**Source information**.
%%

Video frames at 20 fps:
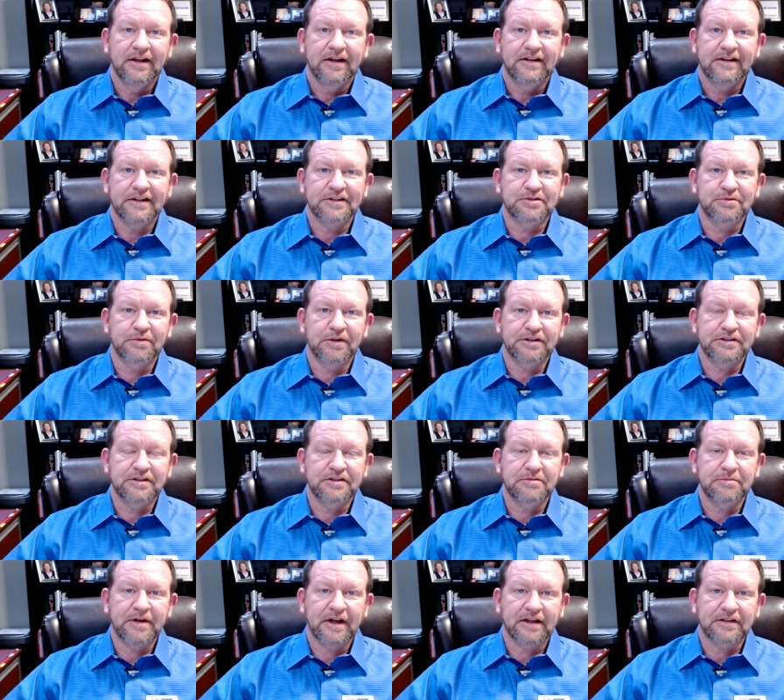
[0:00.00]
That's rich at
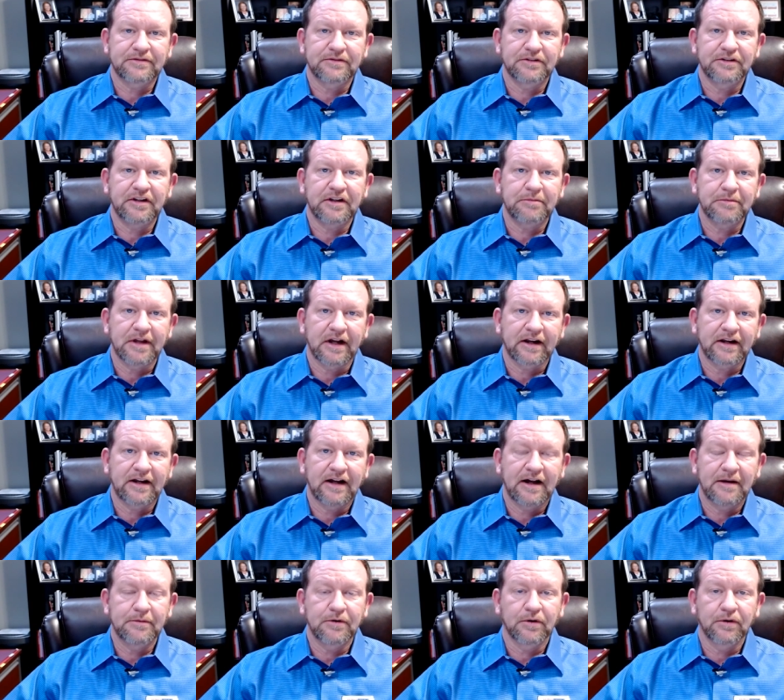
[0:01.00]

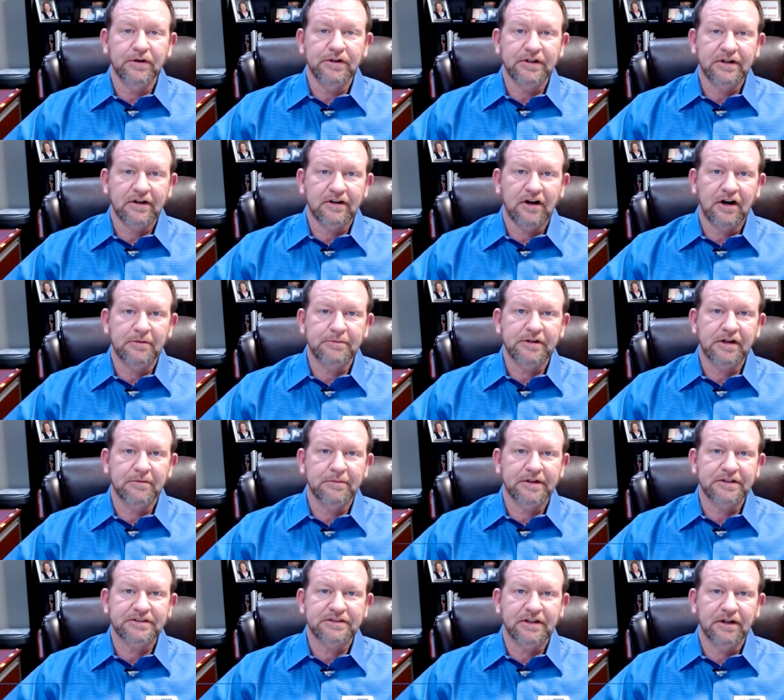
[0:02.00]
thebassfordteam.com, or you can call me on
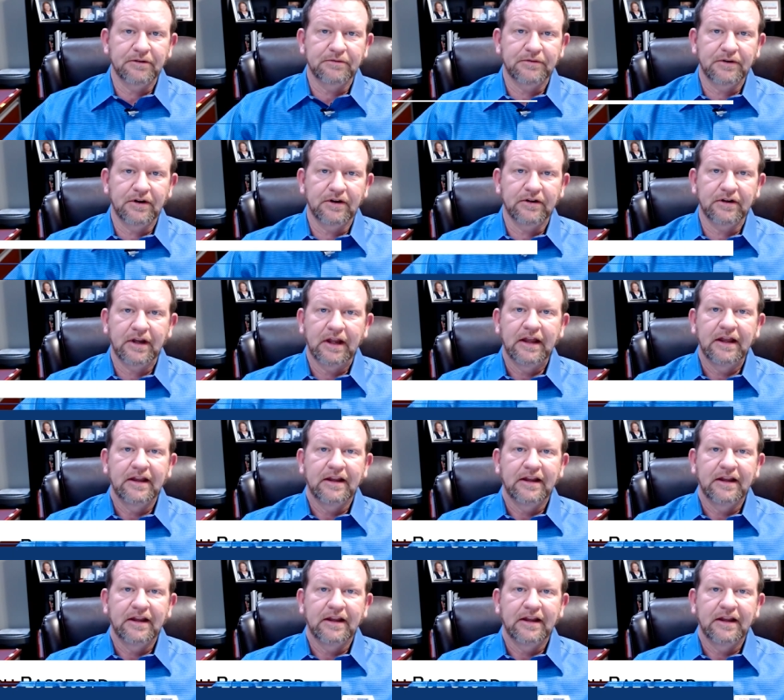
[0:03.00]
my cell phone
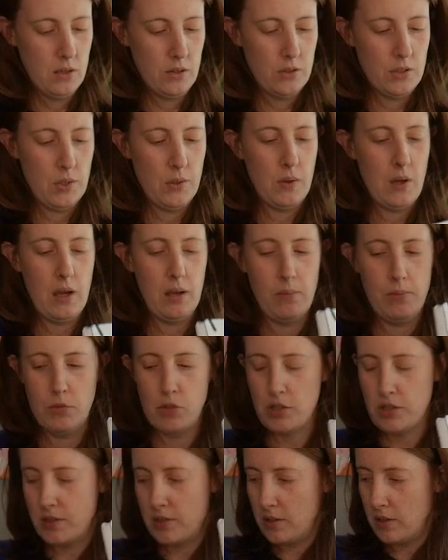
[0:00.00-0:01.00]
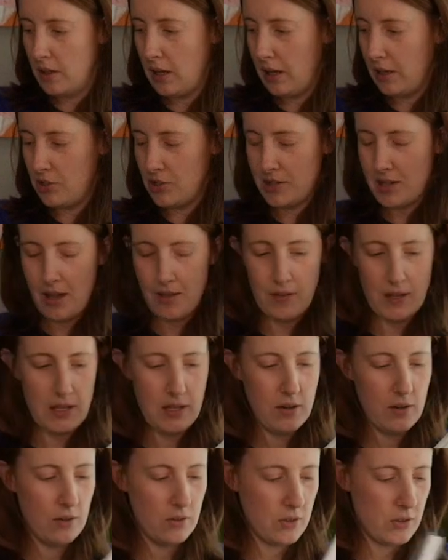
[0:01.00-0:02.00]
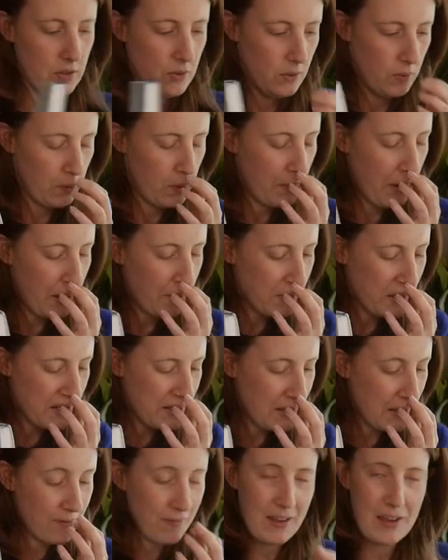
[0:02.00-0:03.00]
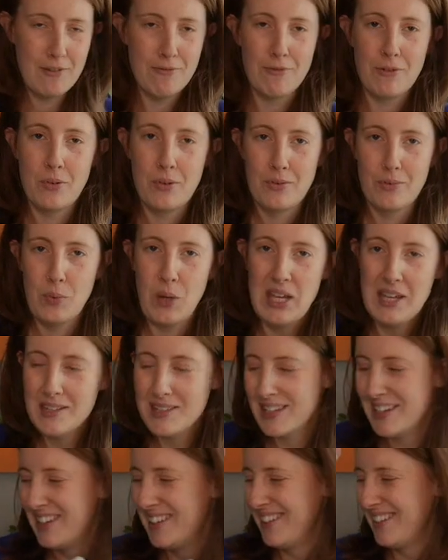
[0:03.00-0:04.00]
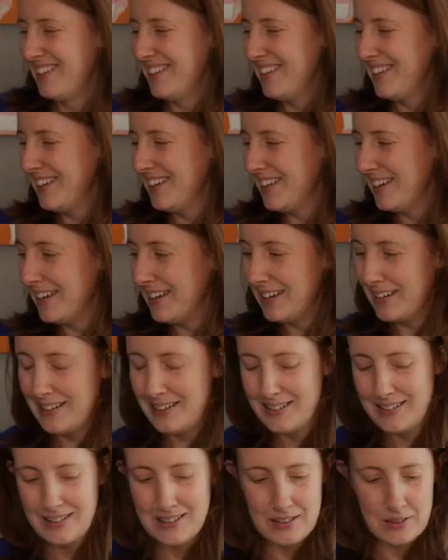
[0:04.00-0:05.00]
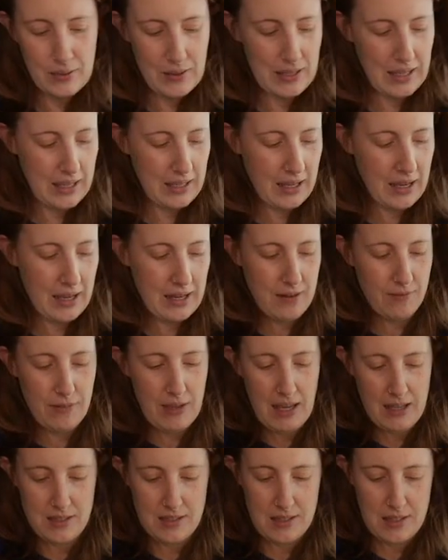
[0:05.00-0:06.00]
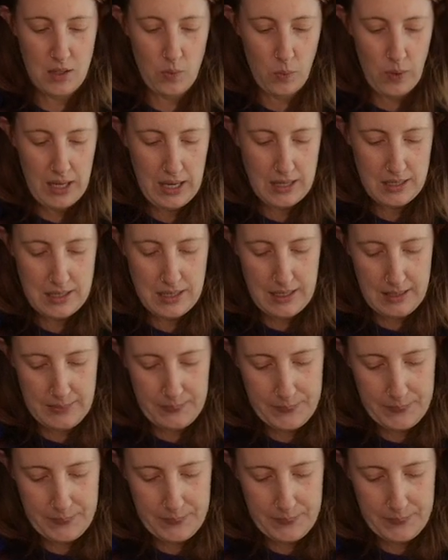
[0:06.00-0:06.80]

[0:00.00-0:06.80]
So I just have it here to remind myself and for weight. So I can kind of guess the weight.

%%

With the pictures left out, please output each line from the one containing "[0:00.00-0:01.00]" through the end of the entries, exactly as it is.

**Answer for the task**.
[0:00.00-0:01.00]
[0:01.00-0:02.00]
[0:02.00-0:03.00]
[0:03.00-0:04.00]
[0:04.00-0:05.00]
[0:05.00-0:06.00]
[0:06.00-0:06.80]

[0:00.00-0:06.80]
So I just have it here to remind myself and for weight. So I can kind of guess the weight.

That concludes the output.